Saint Prosper of Aquitaine (+ 455)

Saint Prosper was born in Aquitaine around the year 390. He was a renowned lay theologian, although few details of his life are known.

We know Saint Prosper chiefly from his writings. A contemporary writer described him as "a holy and venerable man." Like Saint Augustine, Saint Prosper was also an opponent of the Pelagian heresy. This wise man seems to have spent his life embroiled in controversies with heretics. Many of Saint Prosper's writings echo the teaching of Saint Augustine (June 15) on grace and free will. Though he never met Augustine, he was an aggressive propagandist for the Augustinian doctrine of grace. After Augustine's death he wrote three series of Augustinian defenses, especially against Saint Vincent of Lerins and Saint John Cassian (it should be noted that the Orthodox position aligns more with the latter rather than Augustine). In speaking of Pelagianism in Rome, Saint Photios the Great says the following: "Not long afterwards, when the shameless heresy again sprang up from an evil root, certain persons at Rome openly expressed themselves in favor of it. But Prosper, truly a man of God, in his pamphlets against them, soon crushed them, while Leo still occupied the papal throne."
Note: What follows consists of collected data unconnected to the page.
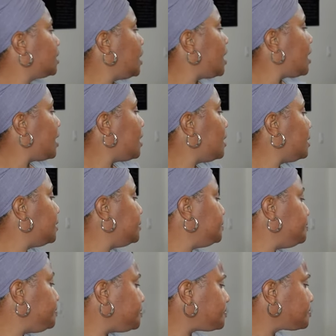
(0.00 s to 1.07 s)
And
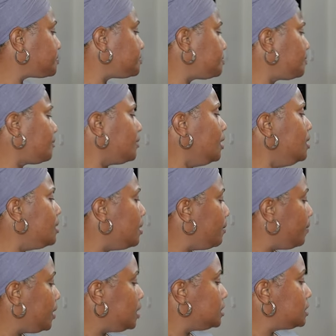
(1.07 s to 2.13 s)

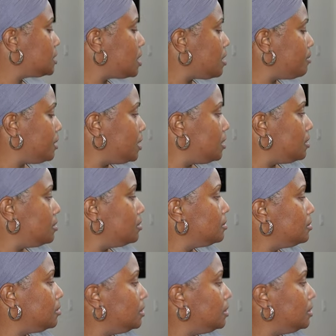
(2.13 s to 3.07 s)
pink salmon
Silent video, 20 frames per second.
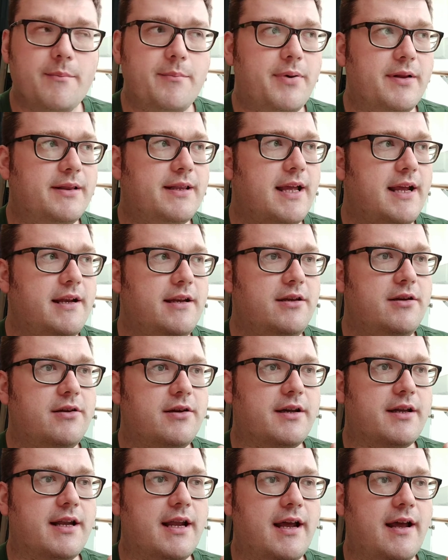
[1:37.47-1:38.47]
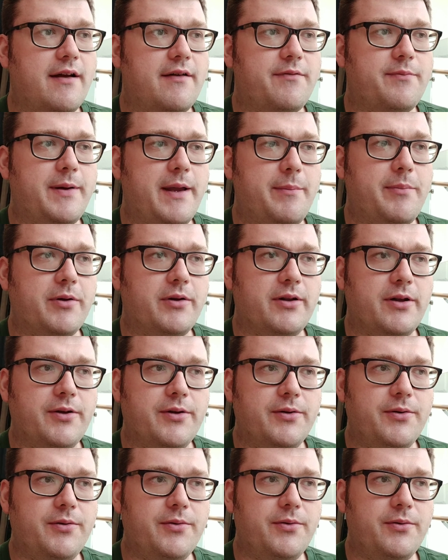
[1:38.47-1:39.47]
But then you're going to have people
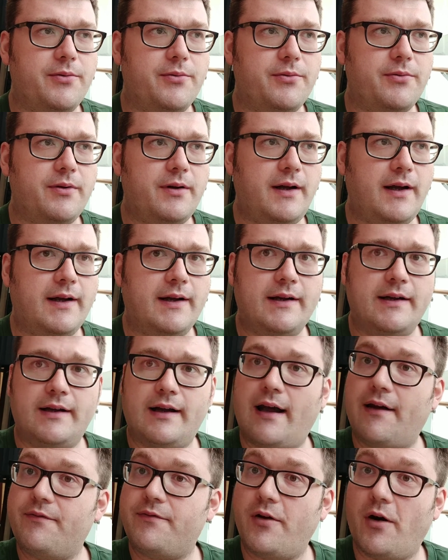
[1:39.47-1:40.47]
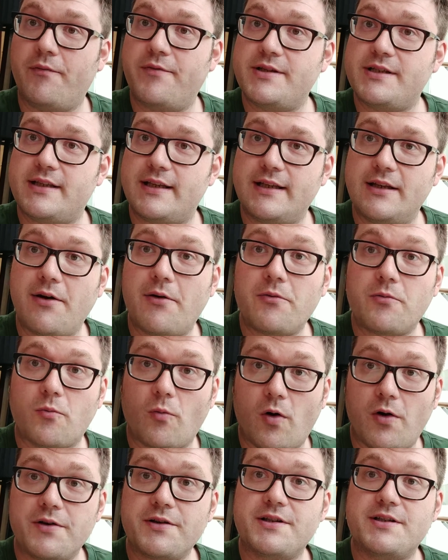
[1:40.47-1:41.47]
who have obviously not
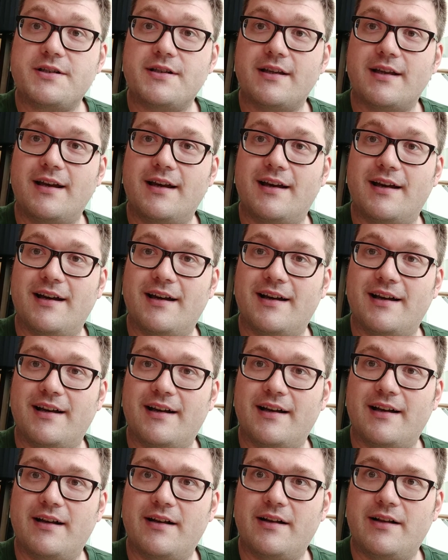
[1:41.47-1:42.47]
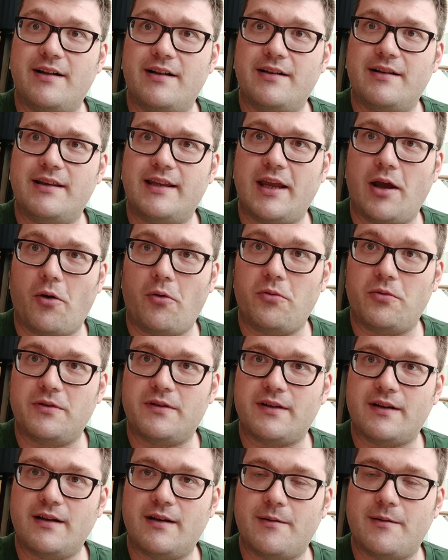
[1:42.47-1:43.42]
watched the old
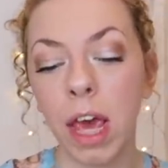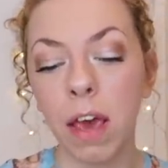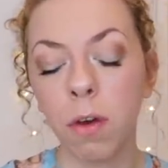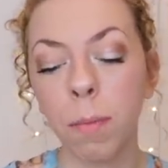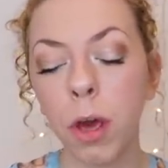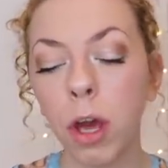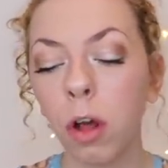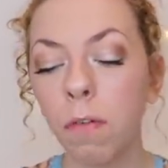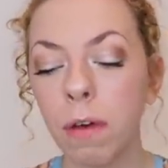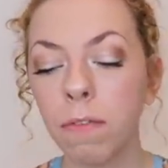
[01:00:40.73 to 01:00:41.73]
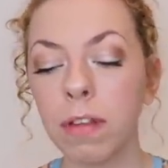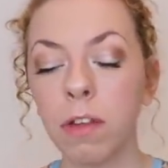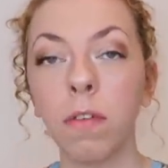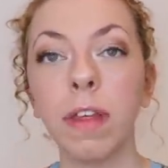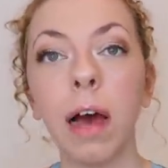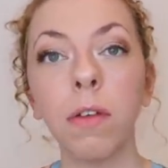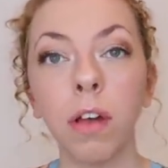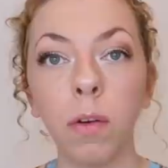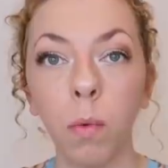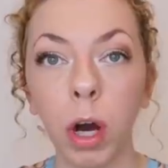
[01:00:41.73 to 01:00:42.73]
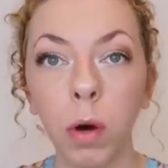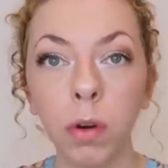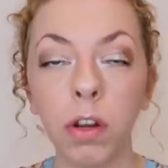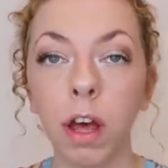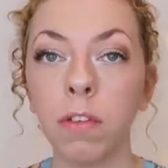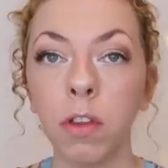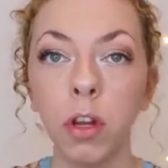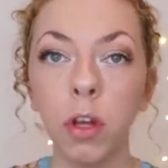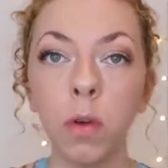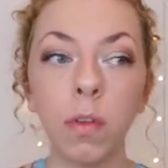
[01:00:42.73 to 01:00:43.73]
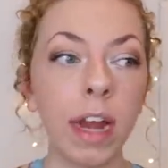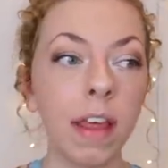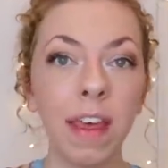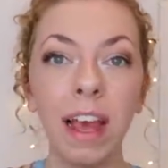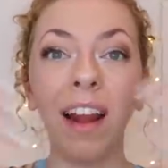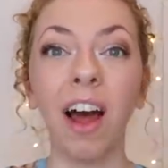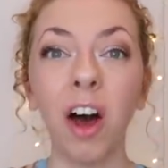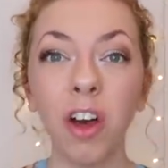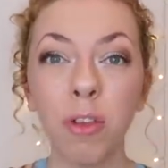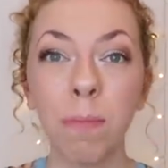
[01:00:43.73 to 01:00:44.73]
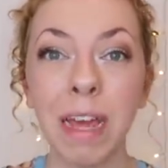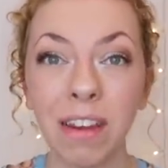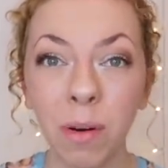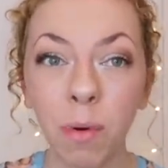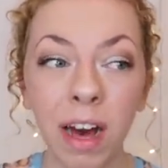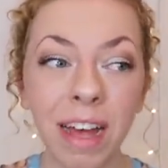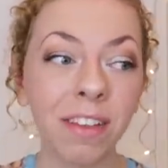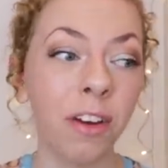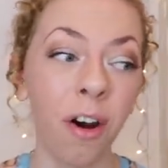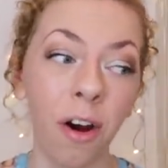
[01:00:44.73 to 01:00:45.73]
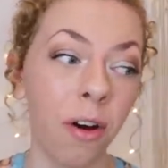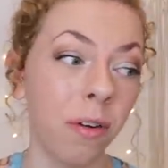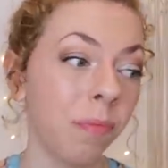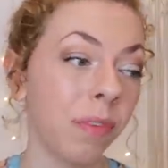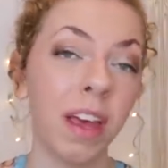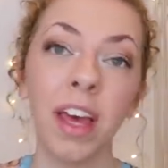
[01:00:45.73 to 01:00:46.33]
If you're putting a lot of emphasis on the outside world in terms of the news, anything large media wise, girl,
In Saint Prosper, science was joined to virtue. It is evident that he applied himself to literature, and especially to acquiring knowledge of Holy Scripture. He was no less an expert in human sciences than he was in theology. He excelled particularly in mathematics, astronomy, and chronology. His great learning and holiness made him well known throughout the entire Church.

Saint Prosper has sometimes been identified, mistakenly, with Saint Paulinus of Reggio (June 25), who was a bishop. Everything we know about him leads us to believe that Saint Prosper was not a bishop, nor even a priest. In a poem to his wife he wrote: "Lift me up again if I fall; correct yourself if I point out some fault. Let it never be sufficient for us to be one body, let us also be one soul." By 428, Saint Prosper persuaded his wife to become a nun, and he entered a monastery at Marseilles. When Saint Leo the Great was chosen as the Bishop of Rome in 440, he sent for Prosper to become his secretary. Many historians believe that the admirable treatise "On the Incarnation of the Word," which is ascribed to Saint Leo, is actually the work of Saint Prosper. It is possible, however, that Saint Leo may have reworked it in his own style.

Saint Prosper reposed in Rome, sometime after 455.

The icon of Saint Prosper depicts him holding a scroll which reads: "The Orthodox faith subdues the monster of heresy."

Apolytikion in the First Tone
Come, you faithful, let us venerate Prosper, this new Father of the Church, the child of Aquitaine and glory of the Gauls, an imitator of the Holy Apostles; from all sorts of threats against Orthodoxy he delivers those who cry to him with faith: Glory to Him Who has given you this knowledge, glory to Him Who has enlightened you, glory to Him Who saves us by your prayers.